В 30-х гг. К.Э. Смит начнет писать «рассказы ужасов» и будет известен почти так же, как Лавкрафт. Он станет творить в своеобразной, очень цветистой манере, напоминающей о его стихотворном творчестве, но многие из мотивов произведений несомненно окажутся очень близки лавкрафтианским.
Но пока восхищение Лавкрафта вызовут два сборника стихов К.Э. Смита — «Ступающий по звездам и другие стихотворения», а также «Оды и сонеты», с которыми его познакомили С. Лавмен и А. Гальпин. Он решается отправить поэту в Оберн, где он постоянно проживал, восторженное письмо. Смит не замедлил ответить, после чего обмен письмами стал регулярным.
Решив, что уже достаточно нагостился у Гальпина, Лавкрафт в середине августа отправился в новый путь, вернувшись в Нью-Йорк, к нетерпеливо ожидающей его Соне. Их взаимное притяжение лишь усиливалось, и становилось все яснее, что просто крепкая дружба перерастает в нечто неизмеримо более значительное. Говард провел в Нью-Йорке со своей возлюбленной почти два месяца. Впрочем, круг его общения не ограничился только одной Соней Грин, и благодаря нью-йоркским друзьям (как старым, так и новым) Лавкрафт стал настоящим знатоком города.
Он изучил самые разные уголки мегаполиса, даже настолько жуткие, как «Адская Кухня» — известный район трущоб на западе Манхэттена, с которым его познакомил новый приятель — Эверетт Мак-Нилл, автор приключенческих рассказов для подростков.
Путешествия и новые впечатления подстегнули творческое воображение Лавкрафта. В сентябре 1922 г., во время вечернего «визита» его и Лавмена на старое кладбище у реформатской церкви в Бруклине, он отколол от одного из могильных камней XVIII в. маленький кусочек на память. И после этого заработала фантазия — Лавкрафт начал воображать монстра, который явится за ним из могилы, чтобы покарать за совершенное микросвятотатство.
Рассказ на эту тему был закончен в середине октября 1922 г. и получил название «Пес». (В русских переводах он также фигурирует как «Собака» и «Гончая».)

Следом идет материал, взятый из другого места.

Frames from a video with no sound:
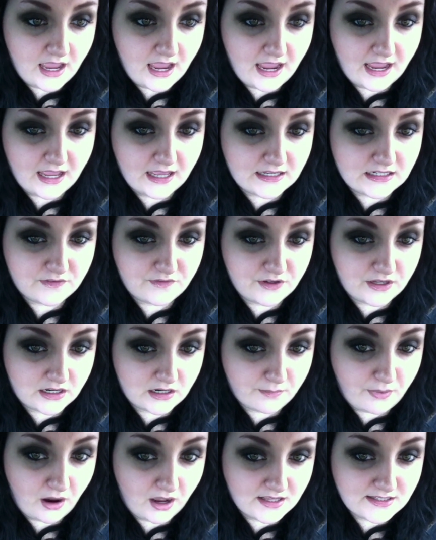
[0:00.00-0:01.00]
And if you get
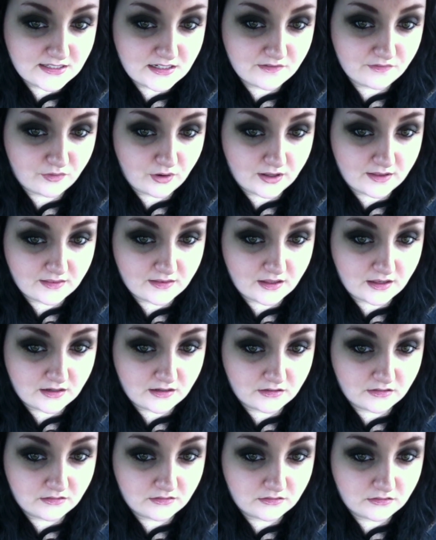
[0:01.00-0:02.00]
a positive one,
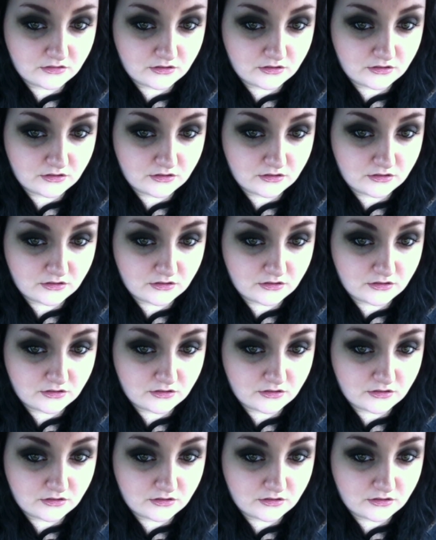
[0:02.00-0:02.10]
thenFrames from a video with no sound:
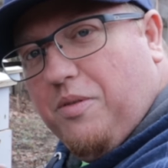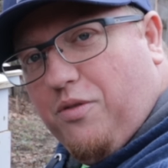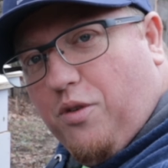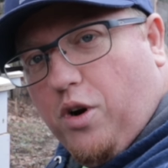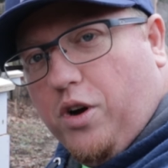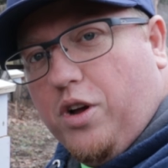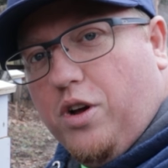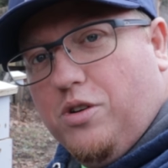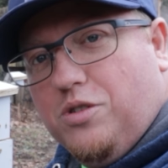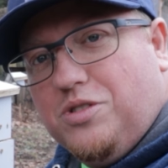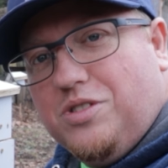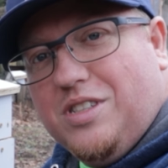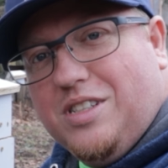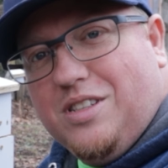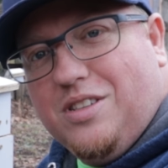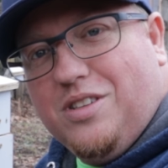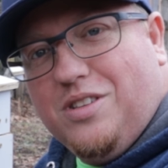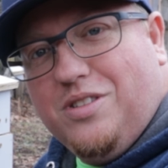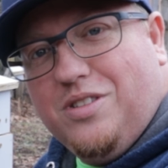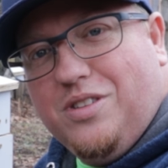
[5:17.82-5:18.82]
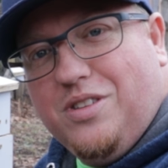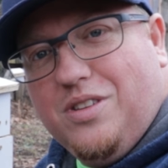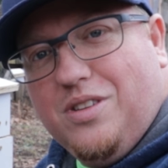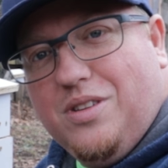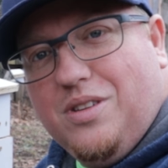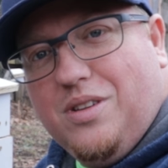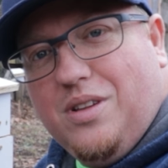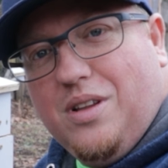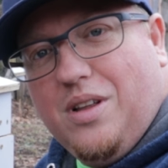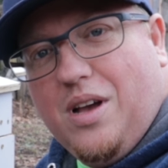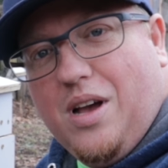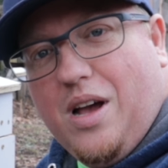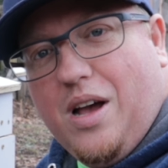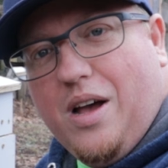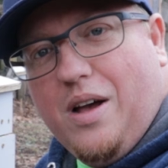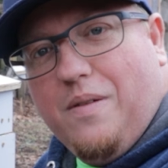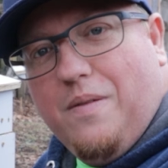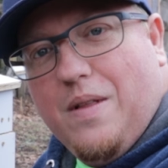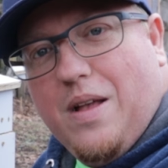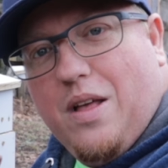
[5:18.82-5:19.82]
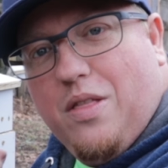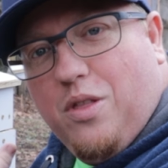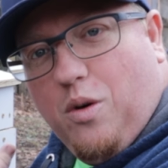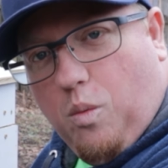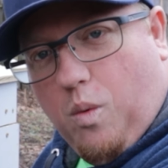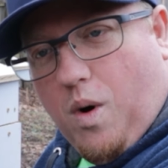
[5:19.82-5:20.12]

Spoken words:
before it goes in the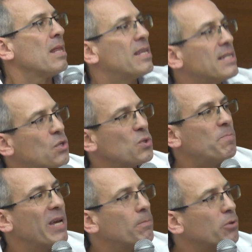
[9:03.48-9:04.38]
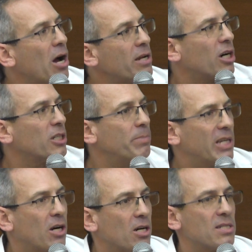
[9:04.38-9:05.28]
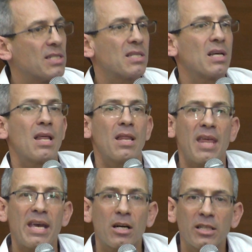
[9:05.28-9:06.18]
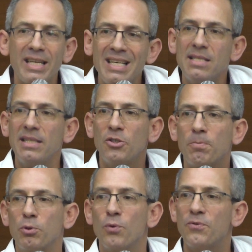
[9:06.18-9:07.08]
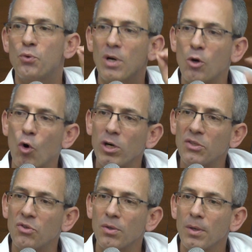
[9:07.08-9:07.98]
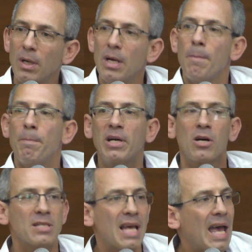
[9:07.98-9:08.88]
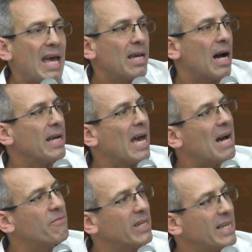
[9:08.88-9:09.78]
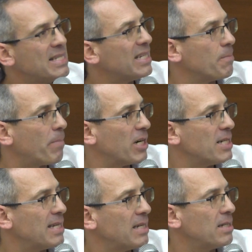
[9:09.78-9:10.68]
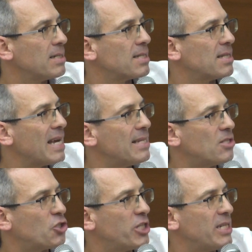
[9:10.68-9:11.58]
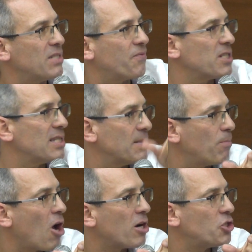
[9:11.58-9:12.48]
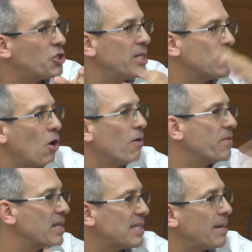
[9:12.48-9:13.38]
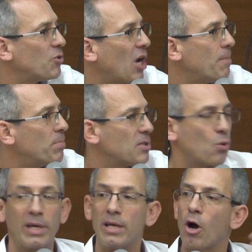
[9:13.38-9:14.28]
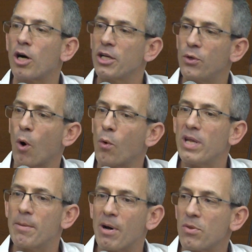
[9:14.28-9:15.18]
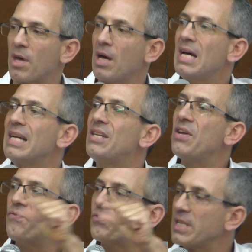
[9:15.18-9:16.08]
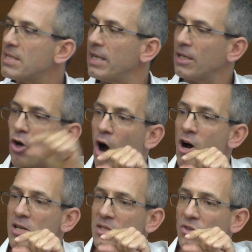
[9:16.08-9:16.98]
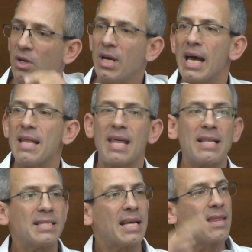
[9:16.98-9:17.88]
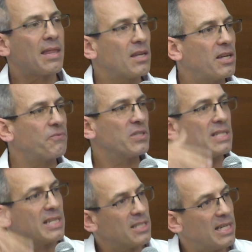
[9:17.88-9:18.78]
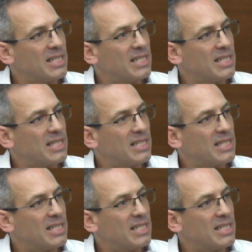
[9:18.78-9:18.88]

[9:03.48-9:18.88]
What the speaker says: The suits being brought are because they are easy to prove to a court, because A, I have an easy comparison, sliced cheese versus block cheese of the same type, so I can argue only about the difference in cost, and then say that the difference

Эта история, ведущаяся от лица столь привычного для Лавкрафта безымянного рассказчика, повествует о двух приятелях-некрофилах, находящих извращенное удовольствие в разграблении и осквернении могил. Однажды главный герой и его друг Сент-Джон в Голландии вскрывают могилу их предшественника — средневекового гробокопателя. На его останках они обнаруживают загадочный амулет: «Он представлял собою странную стилизованную фигурку сидящей крылатой собаки, или сфинкса с полусобачьей головой, искусно вырезанную в древней восточной манере из небольшого куска зеленого нефрита. В каждой черточке сфинкса было нечто отталкивающее, напоминавшее о смерти, жестокости и злобе. Внизу имелась какая-то надпись, ни Сент-Джону, ни мне никогда прежде не доводилось видеть таких странных букв; вместо клейма мастера на обратной стороне был выгравирован причудливый жуткий череп»[134].